L’allarme dell’Onu
e della Fao: verso una crisi
alimentare mai vista
Ma nel 2023 ci sarà un problema di disponibilità di cibo. È l'allarme lanciato dal capo del Programma alimentare mondiale (World Food Program), David Beasley, alla riunione del Consiglio di Sicurezza Onu, dopo il paletto dettato da Mosca: riapriremo l'accesso ai porti ucraini se l'Occidente eliminerà le sanzioni sull'export. «La mancata apertura dei porti nella regione di Odessa - ha detto Beasley - sarà una dichiarazione di guerra alla sicurezza alimentare globale e si tradurrà in carestia, destabilizzazione e migrazione di massa in tutto il mondo».

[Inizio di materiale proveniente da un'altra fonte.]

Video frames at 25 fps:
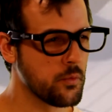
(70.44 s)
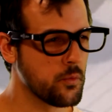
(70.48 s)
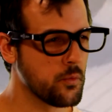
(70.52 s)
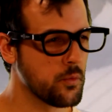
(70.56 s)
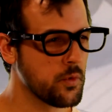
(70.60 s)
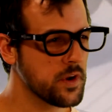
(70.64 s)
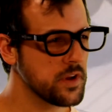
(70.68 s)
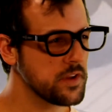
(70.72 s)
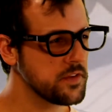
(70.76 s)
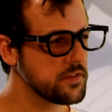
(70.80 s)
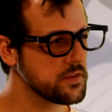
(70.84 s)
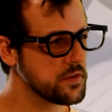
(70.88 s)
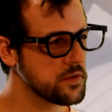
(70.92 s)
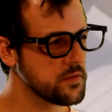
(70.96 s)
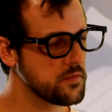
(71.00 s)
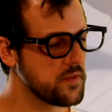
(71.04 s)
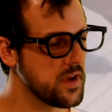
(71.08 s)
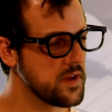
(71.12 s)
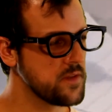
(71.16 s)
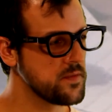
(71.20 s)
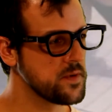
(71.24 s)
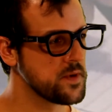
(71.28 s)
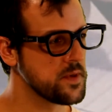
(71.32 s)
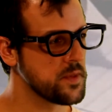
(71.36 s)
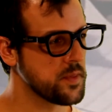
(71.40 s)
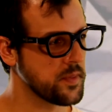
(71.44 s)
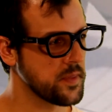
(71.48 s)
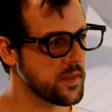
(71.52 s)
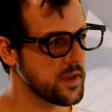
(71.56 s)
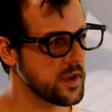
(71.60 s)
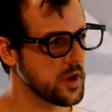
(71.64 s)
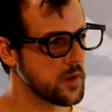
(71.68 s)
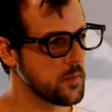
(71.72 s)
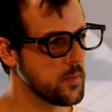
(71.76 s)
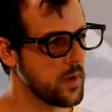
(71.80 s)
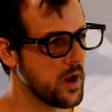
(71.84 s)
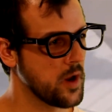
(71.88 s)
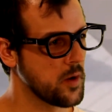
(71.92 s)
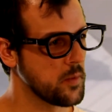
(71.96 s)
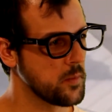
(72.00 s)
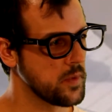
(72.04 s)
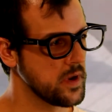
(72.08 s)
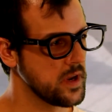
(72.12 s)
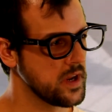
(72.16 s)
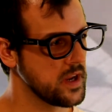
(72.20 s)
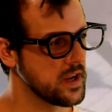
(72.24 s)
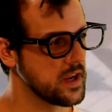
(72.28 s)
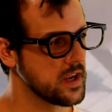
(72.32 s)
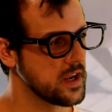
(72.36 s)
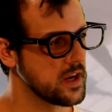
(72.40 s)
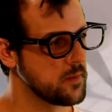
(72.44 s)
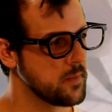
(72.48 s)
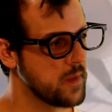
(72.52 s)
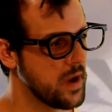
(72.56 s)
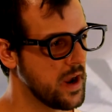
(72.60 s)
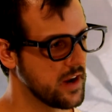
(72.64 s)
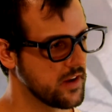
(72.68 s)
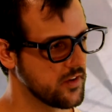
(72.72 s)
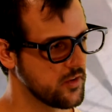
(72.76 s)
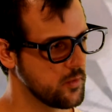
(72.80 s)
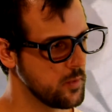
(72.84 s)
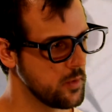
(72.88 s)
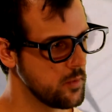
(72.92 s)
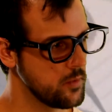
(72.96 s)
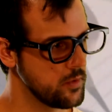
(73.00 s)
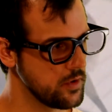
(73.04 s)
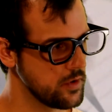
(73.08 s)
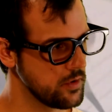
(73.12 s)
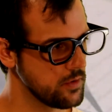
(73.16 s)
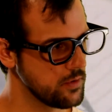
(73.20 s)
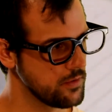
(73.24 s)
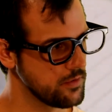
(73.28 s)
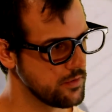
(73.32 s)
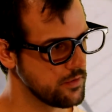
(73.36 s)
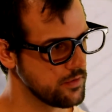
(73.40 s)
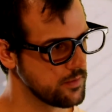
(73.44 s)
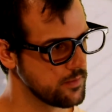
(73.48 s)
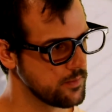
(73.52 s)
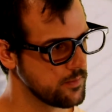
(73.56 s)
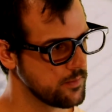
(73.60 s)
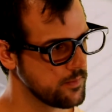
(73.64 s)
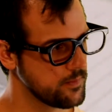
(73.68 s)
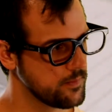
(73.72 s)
What is your favorite thing about being in Maximum Huge?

A mettere in guardia sull'impatto a cascata della guerra in Ucraina, anche il direttore generale della Fao, QU Dongyu che ha presentato all'Onu un piano in quattro punti per trasformare i sistemi agroalimentari, per renderli più inclusivi, economicamente sostenibili e resilienti ai tanti shock che stanno affliggendo il Pianeta, oltre a produrre meglio e di più, con un minore impatto sull'ambiente. QU Dongyu ha poi puntato il dito contro l'impennata dei prezzi alimentari che a marzo hanno raggiunto il livello più alto dal 1990, mettendo in guardia sulle conseguenze del conflitto Russo-Ucraino che potrebbe esacerbare ulteriormente listini; questo perché Russia e Ucraina dominano il mercato del grano globale.
Ad oggi, ci sono ben 44 milioni di persone in 38 paesi a livelli di emergenza fame, a un passo dalla carestia, e la guerra in Ucraina sta aggiungendo una nuova dimensione spaventosa a questo quadro, ha spiegato il segretario generale dell'Onu Antonio Guterres alla riunione del Consiglio di Sicurezza su crisi alimentare e conflitti: «L'invasione russa dell'Ucraina ha posto fine alle sue esportazioni di cibo - ha sottolineato - Aumenti dei prezzi fino al 30% per alimenti di base minacciano i paesi dell'Africa e del Medio Oriente, tra cui Camerun, Libia, Somalia, Sudan e Yemen».
Preoccupazione sulla sicurezza alimentare globale è stata esposta anche dal premier Mario Draghi in un'informativa al Senato. Russia e Ucraina, ha avvertito Draghi, «sono tra i principali fornitori di cereali a livello globale. Da soli, sono responsabili di più del 25% delle esportazioni globali di grano. 26 Paesi dipendono da loro per più di metà del proprio fabbisogno». Serve quindi, «una iniziativa condivisa che sblocchi i milioni di tonnellate di grano bloccati nei porti nel sud ucraina: tutte le parti in causa aprano una parentesi umanitaria per evitare uno scenario che farebbe morire milioni di persone».
In tutto questo, Mosca ha risposto all'appello del direttore esecutivo del Programma alimentare mondiale David Beasly ad aprire l'accesso ai porti ucraini per garantire l'uscita del grano. La Russia, ha detto il viceministro degli esteri Andrei Rudenko, riaprirà l'accesso ai porti ucraini se l'Occidente eliminerà le sanzioni sull'export.
Mentre è sceso il raccolto mondiale del grano a 775 milioni di tonnellate. A causa del mix esplosivo tra cambiamenti climatici e guerra che ha tagliato le semine in Ucraina e fatto balzare il costo dei fertilizzanti, con effetto sulle rese produttive a livello globale, spiega la Coldiretti. «Il risultato è la diminuzione delle scorte globali di grano che dovrebbero ammontare a 267 milioni di tonnellate, in calo per il secondo anno consecutivo e al livello più basso degli ultimi sei anni».